Journal Contribution - Journal Article

Despite the considerable impact of stroke on both the individual and on society, a neuroprotective therapy for stroke patients is missing. This is partially due to the current lack of a physiologically relevant human in vitro stroke model. To address this problem, we have developed a luminescent human iPSC-derived neurospheroid model that enables real-time read-out of neural viability after ischemia-like conditions. We subjected 1- and 4-week-old neurospheroids, generated from iPSC-derived neural stem cells, to 6 h of oxygen–glucose deprivation (OGD) and measured neurospheroid luminescence. For both, we detected a decrease in luminescent signal due to ensuing neurotoxicity, as confirmed by conventional LDH assay and flow cytometric viability analysis.
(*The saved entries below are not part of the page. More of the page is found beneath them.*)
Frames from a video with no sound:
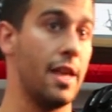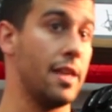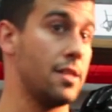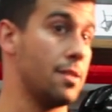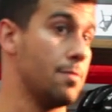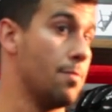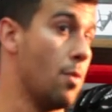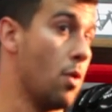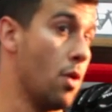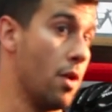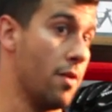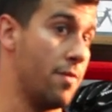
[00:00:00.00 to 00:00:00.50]
that's a
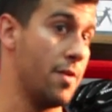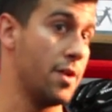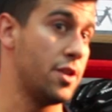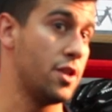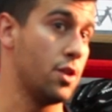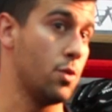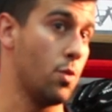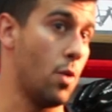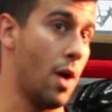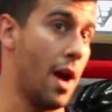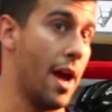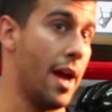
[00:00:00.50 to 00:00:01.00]
more
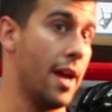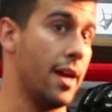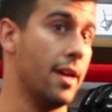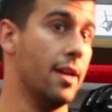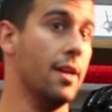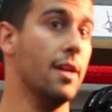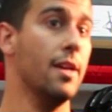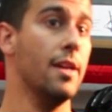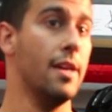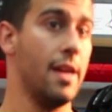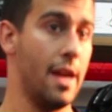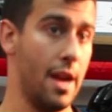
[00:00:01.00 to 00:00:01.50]
efficient way
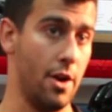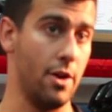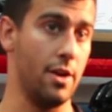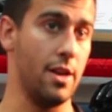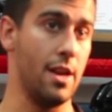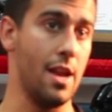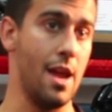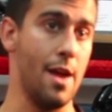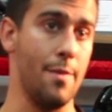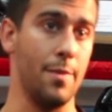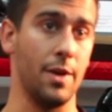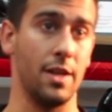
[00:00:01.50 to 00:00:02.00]

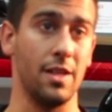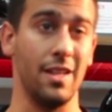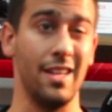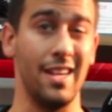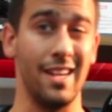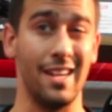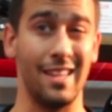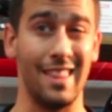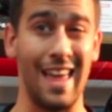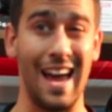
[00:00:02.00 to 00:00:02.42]
aerodynamically.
Remarkably, 1-week-old, but not 4-week-old neurospheroids recovered from OGD-induced injury, as evidenced by their reduced but overall increasing luminescence over time. This underscores the need for more mature neurospheroids, more faithfully recapitulating the in vivo situation. Furthermore, treatment of oxygen- and glucose- deprived neurospheroids with the pan-caspase inhibitor Z-VAD-FMK did not increase overall neural survival, despite its suc- cessful attenuation of apoptosis, in a human-based 3D environment. Nevertheless, owing to its three-dimensional organization and real-time viability reporting potential, the luminescent neurospheroids may become readily adopted in high-throughput screens aimed at identification of new therapeutic agents to treat acute ischemic stroke patients.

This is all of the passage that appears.